WHAT THE TASK REQUIRES: The answer must be a single number: the count of lines in these records that hold "transcript".

GIVEN INFORMATION:
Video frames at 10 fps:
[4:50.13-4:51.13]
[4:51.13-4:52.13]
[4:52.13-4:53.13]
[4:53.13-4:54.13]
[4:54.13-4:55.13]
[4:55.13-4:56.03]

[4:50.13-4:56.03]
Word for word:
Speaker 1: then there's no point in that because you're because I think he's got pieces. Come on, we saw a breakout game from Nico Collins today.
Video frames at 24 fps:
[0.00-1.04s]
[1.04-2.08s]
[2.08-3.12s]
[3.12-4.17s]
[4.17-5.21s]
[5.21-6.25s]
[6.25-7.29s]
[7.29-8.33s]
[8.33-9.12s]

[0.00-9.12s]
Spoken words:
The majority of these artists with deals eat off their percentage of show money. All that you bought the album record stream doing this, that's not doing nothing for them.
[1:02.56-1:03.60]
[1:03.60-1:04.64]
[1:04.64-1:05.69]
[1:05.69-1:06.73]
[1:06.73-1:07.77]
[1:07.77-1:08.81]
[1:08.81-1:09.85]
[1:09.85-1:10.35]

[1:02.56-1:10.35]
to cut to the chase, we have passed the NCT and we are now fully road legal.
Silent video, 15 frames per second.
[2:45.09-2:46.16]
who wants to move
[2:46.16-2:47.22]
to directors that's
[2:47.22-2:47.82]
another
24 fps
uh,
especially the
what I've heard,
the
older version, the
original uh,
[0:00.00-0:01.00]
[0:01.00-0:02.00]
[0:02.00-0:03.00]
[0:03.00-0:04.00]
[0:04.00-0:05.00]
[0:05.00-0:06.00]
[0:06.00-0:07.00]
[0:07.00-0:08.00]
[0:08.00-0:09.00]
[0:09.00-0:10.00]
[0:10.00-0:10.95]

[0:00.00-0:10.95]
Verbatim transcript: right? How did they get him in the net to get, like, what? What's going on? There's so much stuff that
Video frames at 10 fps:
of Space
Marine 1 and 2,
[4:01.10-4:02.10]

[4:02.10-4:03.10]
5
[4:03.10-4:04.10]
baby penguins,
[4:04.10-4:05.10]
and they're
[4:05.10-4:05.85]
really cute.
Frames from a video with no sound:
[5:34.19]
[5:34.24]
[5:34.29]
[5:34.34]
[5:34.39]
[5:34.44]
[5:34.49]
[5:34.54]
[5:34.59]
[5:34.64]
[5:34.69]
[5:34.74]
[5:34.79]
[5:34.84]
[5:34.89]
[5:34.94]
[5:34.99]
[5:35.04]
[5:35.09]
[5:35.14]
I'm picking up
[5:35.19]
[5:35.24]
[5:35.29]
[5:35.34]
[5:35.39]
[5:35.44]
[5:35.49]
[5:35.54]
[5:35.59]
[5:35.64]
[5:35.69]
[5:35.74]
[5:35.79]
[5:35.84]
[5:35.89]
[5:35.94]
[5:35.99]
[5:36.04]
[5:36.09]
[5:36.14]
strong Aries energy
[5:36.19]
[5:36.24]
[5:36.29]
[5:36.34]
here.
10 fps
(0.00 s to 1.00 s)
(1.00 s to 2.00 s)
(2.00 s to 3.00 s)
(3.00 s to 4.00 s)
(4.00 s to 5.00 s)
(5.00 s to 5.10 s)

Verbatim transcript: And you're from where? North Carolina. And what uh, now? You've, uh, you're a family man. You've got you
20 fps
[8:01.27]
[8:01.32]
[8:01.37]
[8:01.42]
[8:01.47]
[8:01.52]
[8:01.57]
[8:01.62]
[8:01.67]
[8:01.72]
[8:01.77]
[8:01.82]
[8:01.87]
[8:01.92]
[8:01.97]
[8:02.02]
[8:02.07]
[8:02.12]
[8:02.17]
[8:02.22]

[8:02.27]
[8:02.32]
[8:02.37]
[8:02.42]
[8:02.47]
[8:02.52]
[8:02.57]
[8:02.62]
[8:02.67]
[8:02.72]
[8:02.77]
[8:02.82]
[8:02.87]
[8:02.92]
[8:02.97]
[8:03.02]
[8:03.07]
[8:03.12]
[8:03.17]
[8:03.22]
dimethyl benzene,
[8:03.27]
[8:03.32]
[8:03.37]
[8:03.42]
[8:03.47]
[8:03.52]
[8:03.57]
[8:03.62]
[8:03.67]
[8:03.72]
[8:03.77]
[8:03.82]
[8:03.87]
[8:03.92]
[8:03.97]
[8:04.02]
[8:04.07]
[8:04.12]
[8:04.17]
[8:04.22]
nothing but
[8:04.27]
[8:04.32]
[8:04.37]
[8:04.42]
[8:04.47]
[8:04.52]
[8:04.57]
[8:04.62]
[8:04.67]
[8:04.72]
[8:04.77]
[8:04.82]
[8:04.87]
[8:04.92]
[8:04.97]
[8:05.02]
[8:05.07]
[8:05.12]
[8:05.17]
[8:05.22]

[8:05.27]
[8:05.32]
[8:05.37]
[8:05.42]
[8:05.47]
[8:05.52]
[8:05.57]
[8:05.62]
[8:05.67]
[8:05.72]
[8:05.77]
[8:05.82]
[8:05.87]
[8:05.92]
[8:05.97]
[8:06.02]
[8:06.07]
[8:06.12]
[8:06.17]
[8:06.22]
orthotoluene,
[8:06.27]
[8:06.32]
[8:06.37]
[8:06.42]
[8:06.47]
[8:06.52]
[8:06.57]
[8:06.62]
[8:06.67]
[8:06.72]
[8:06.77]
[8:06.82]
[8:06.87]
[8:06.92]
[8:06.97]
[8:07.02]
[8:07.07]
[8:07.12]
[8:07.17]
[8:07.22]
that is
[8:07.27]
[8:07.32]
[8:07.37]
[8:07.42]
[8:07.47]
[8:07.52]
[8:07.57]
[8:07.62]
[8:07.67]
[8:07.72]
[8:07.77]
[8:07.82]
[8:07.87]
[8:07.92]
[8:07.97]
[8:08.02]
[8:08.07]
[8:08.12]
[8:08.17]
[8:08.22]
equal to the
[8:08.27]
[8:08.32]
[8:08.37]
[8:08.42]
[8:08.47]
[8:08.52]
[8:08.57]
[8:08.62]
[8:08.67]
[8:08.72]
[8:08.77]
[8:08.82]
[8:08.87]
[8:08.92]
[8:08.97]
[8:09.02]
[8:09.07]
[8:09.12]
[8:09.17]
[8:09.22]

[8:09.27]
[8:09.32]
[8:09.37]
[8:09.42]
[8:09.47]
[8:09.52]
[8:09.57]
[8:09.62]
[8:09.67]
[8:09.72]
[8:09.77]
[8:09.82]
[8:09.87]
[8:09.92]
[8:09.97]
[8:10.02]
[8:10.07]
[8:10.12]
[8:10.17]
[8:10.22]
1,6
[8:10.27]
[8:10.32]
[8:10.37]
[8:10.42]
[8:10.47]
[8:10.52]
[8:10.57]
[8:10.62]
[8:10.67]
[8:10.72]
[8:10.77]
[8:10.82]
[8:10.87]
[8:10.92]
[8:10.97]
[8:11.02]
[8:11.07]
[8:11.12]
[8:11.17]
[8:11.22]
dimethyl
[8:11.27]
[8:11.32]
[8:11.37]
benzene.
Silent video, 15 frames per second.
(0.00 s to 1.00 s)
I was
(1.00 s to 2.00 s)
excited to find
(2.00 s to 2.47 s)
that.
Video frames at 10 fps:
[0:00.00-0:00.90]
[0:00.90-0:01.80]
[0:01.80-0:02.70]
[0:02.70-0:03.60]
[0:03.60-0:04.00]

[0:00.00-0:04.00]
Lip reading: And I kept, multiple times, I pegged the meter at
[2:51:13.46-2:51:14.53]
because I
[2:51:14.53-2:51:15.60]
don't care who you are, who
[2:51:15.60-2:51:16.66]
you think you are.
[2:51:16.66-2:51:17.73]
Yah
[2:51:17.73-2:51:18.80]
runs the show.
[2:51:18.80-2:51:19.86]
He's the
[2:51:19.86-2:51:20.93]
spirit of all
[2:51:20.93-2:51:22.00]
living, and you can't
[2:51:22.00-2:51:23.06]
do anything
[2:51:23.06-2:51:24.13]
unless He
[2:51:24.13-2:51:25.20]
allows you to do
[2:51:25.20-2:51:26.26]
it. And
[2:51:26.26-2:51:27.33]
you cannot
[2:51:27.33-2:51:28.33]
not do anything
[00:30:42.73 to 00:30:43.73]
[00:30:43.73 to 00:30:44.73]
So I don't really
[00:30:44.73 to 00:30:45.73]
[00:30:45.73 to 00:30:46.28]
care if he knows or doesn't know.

ANSWER BELOW: 2